Pegiat media sosial yang baru saja mendapatkan award sebagai influencer terfavorit di ajang Unnes Award itu juga mengapresiasi korban yang melapor.
“Banyak korban sekarang sudah mulai memahami dan mengerti kalau dia tidak sendirian. Sudah banyak yang mulai mau speak up. Karena sudah banyak masyarakat yang mulai memahami dan menjadi support system korban,” katanya.
Hendi berpesan kepada korban-korban pelecehan seksual agar mau bersuara dan melapor. Agar para pelaku dapat mendapakat efek jera dan lingkungan kampus menjadi lebih bersih dari praktik-praktik kekerasan seksual.
“Kalau sudah ada peraturannya dan banyaknya contoh kasus, kan dapat membuat pelaku-pelaku ini berfikir ulang kalau ingin melakukan. Dan para mahasiswa sendiri akan dapat lebih fokus kepada prestasi Pendidikan,” kata Hendi.
Untuk kampus UNNES sendiri menurut Hendi sudah ada penggodokan peraturan turunan Permendikbud 30/2021.
“Sedang dalam penggodokan mas.
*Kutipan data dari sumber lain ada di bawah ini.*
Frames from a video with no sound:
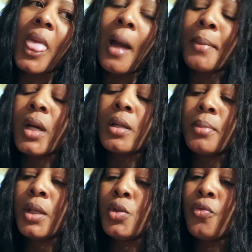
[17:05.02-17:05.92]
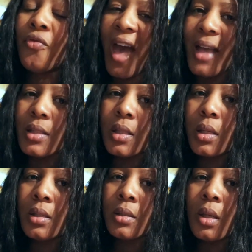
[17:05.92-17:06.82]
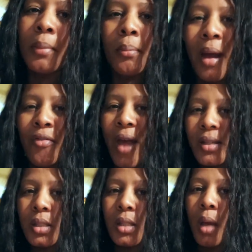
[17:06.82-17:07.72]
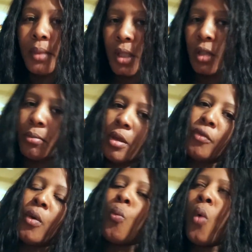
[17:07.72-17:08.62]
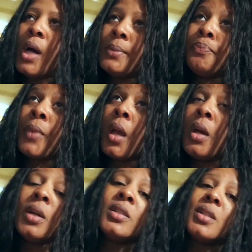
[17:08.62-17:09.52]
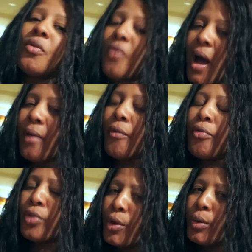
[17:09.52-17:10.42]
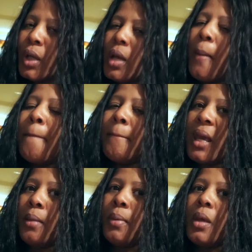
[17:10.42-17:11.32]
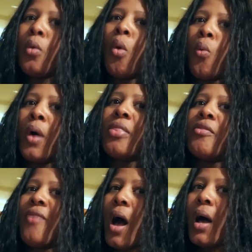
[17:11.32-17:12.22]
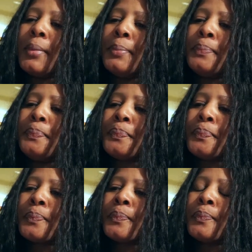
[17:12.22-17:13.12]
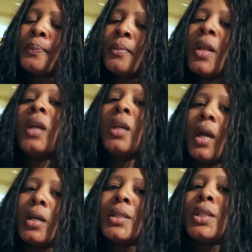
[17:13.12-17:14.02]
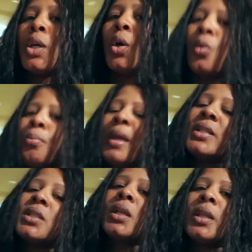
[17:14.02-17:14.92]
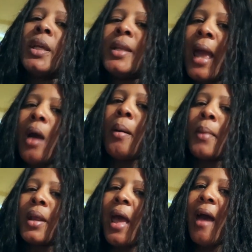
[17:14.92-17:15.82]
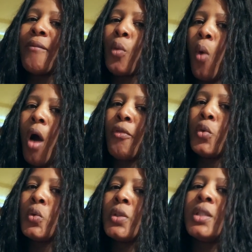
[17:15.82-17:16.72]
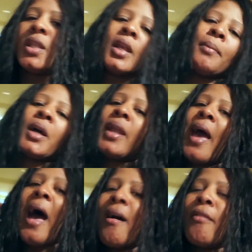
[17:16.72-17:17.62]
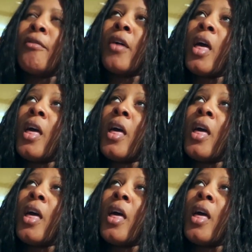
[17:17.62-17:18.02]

I'm going to be fasting. Some my fasting time is going to be from 1 to 5.30 maybe or 1 to 5. Yeah, so basically now I'm going to have the waffles. Then I'm going to have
Sesegera mungkin kita selesaikan. Untuk mekanisme pelaporan kan sebenarnya sekarang sudah ada melalui bagian konseling atau kehumasan. Tapi nantinya kita akan lebih sempurnakan untuk membuat komite atau satgas khusus untuk melaksanakan Permendikbud tersebut,” pungkas Hendi sambil menutup telepon.